A single comment from the review illustrates the issue. “We also note that the 2003 MPS report was marked ‘restricted’, seemingly as a direct consequence of Savile’s status,” says the review. It was restricted because he was a celebrity; but because it was restricted, different police forces were unable to connect the dots to see the wider picture.

Had they been able to do so, the police could have stopped Savile any time from 1964 onwards. “West Yorkshire Police should also have received details of: the 1964 ledger; the 1998 anonymous letter; and the 2003 MPS report. West Yorkshire Police was not able initially to retrieve any of these records.” Originally this was because of a lack of adequate intelligence sharing between different police forces (originally exposed by the equally horrific Huntley case in Soham). This led to the development of the Police National Database.

“It is almost unheard of that a major national infrastructure project can be traced back to a single event, but the Police National Database (PND) is one rare example. In 2002, children, Holly Wells and Jessica Chapman, were murdered by school caretaker Ian Huntley.
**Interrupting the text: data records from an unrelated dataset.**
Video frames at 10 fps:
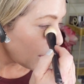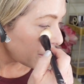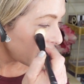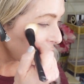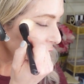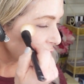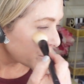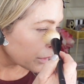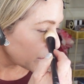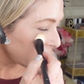think it's
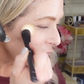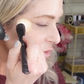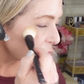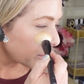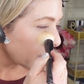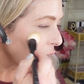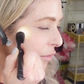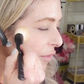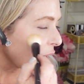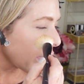really nice when they
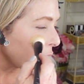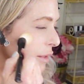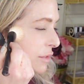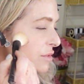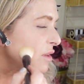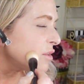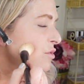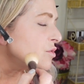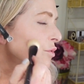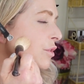have added
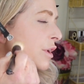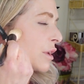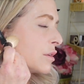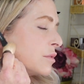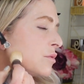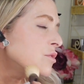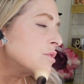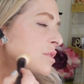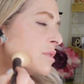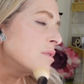sunscreen,
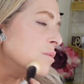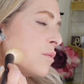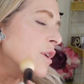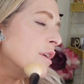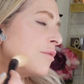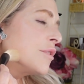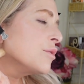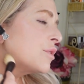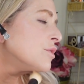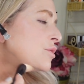just whatever
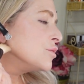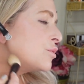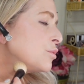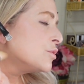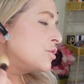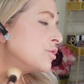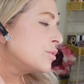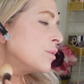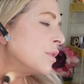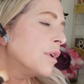you can do
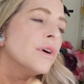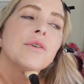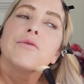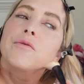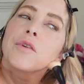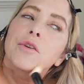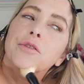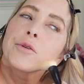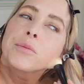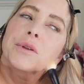to
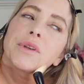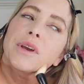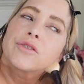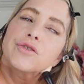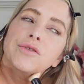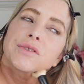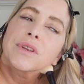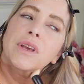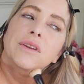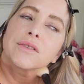further protect your
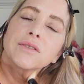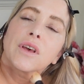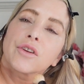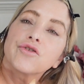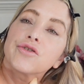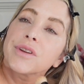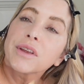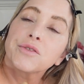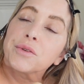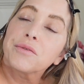skin as long as you're
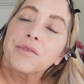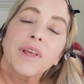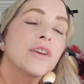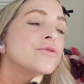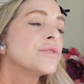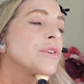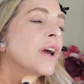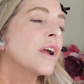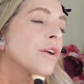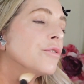not doing flash
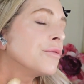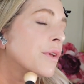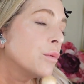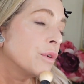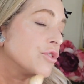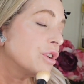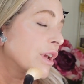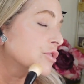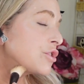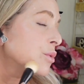photography, which
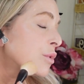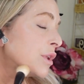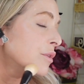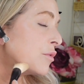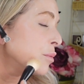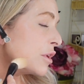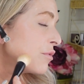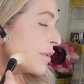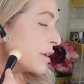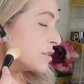actually wouldn't even be
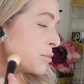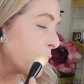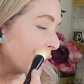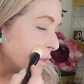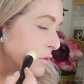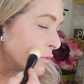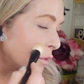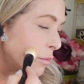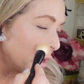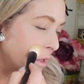affected by this
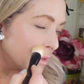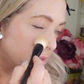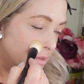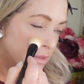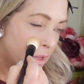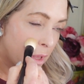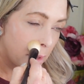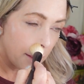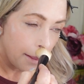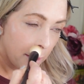one because it's
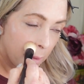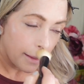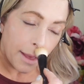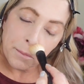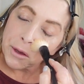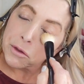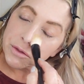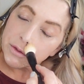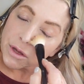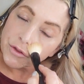a chemical
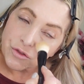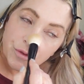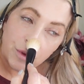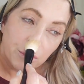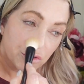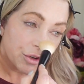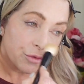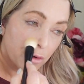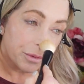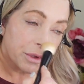sunscreen, which I
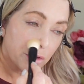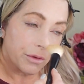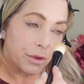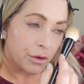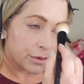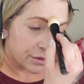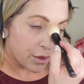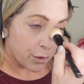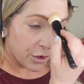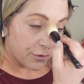normally don't use.
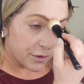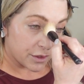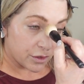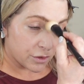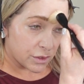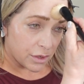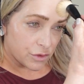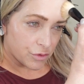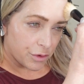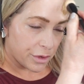I wear a physical
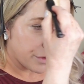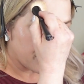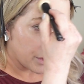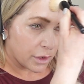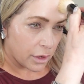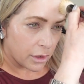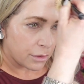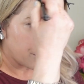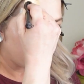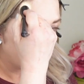sunscreen every day.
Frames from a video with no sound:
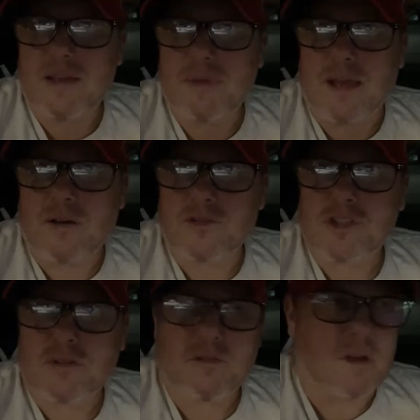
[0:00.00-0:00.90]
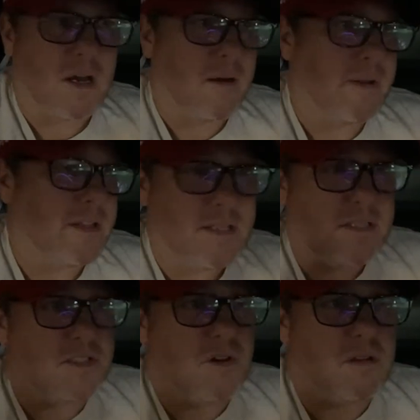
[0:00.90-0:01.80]
emails, and
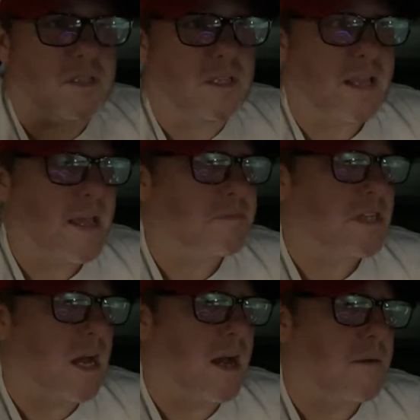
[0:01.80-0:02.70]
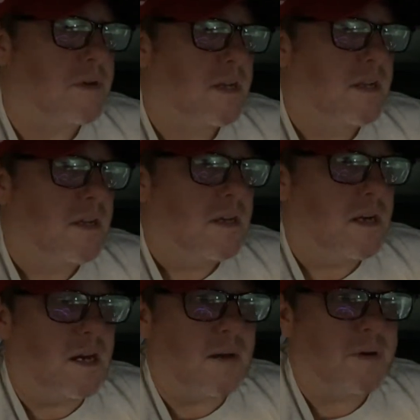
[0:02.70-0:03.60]
this is all on the laptop,
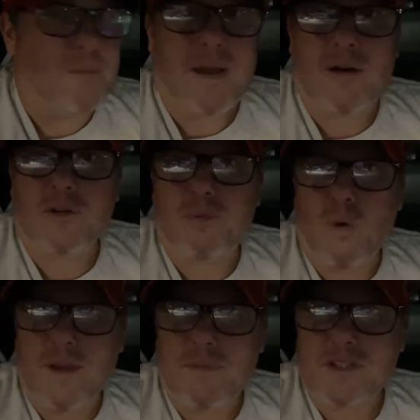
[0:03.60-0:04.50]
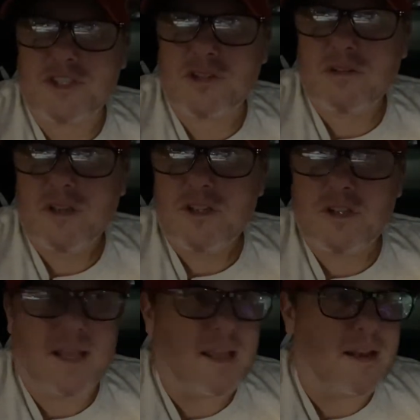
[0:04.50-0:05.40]
about appointments.
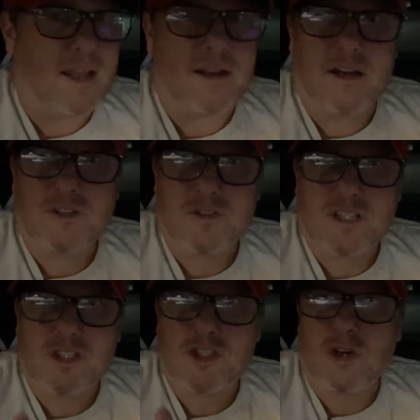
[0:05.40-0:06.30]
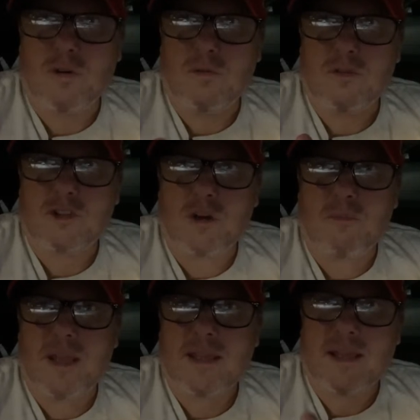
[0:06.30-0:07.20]
And Hunter says,
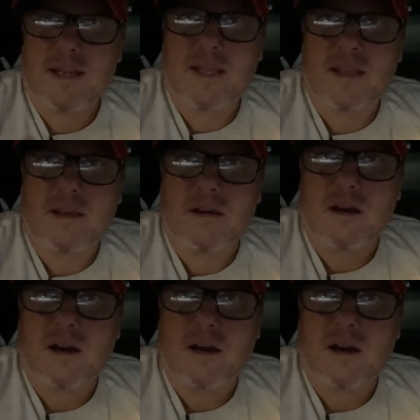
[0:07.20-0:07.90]
don't make any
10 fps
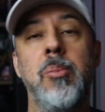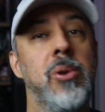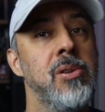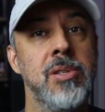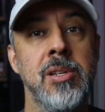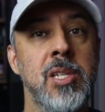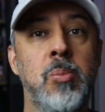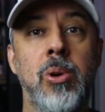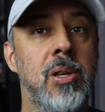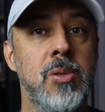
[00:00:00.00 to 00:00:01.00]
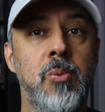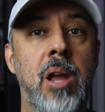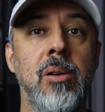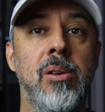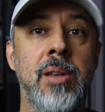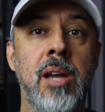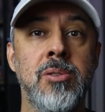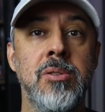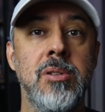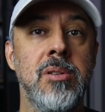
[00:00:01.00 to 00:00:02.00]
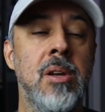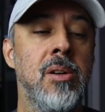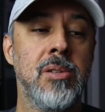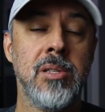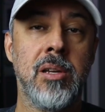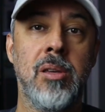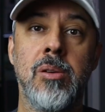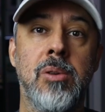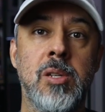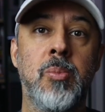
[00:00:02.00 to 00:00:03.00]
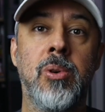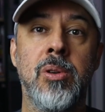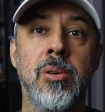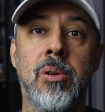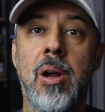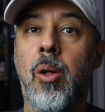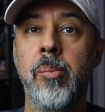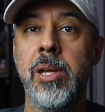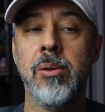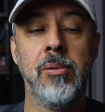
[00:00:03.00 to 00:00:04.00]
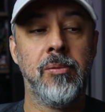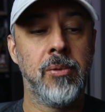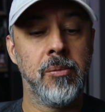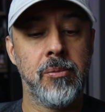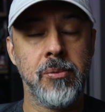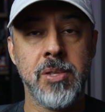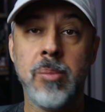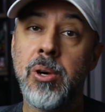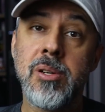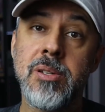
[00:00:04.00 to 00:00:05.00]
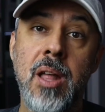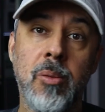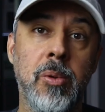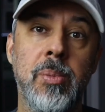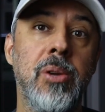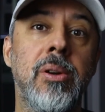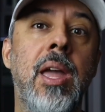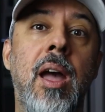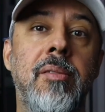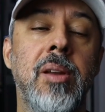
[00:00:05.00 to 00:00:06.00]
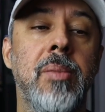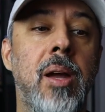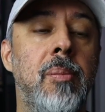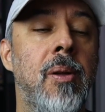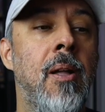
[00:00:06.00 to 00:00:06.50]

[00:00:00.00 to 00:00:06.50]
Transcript: You can just export as regular textures, just like you export your albedo from from ZBrush. That would be your cavity map.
The subsequent public inquiry (the Soham inquiry) recommended that all UK police forces should share intelligence held on their individual systems,” wrote Logica.

That PND should have been enough to catch Savile; but it seems to have fallen foul of the Police’s own awareness of its own corrupt officers – amply illustrated in the fall-out from the press phone hacking scandal. “Information on high-profile suspects was marked as secret or restricted and available to only a small number of officers – a system that may have helped prolific offenders such as Jimmy Savile escape prosecution, the Times has said,” as reported by the Guardian today.

Metropolitan police commander Peter Spindler said: "Any high-profile or sensitive case will be restricted on our systems because we are not going to let 50,000 people (Met officers and staff) across London read sensitive material about celebrities, politicians or other high-profile people. We have had some officers and staff who were prepared to leak information to the media for payment and the mechanism to prevent that was to restrict access to that information.”

It illustrates the tension that exists between sharing data by and for law enforcement, and protecting the privacy rights of people who are – in theory at least – innocent until proven guilty.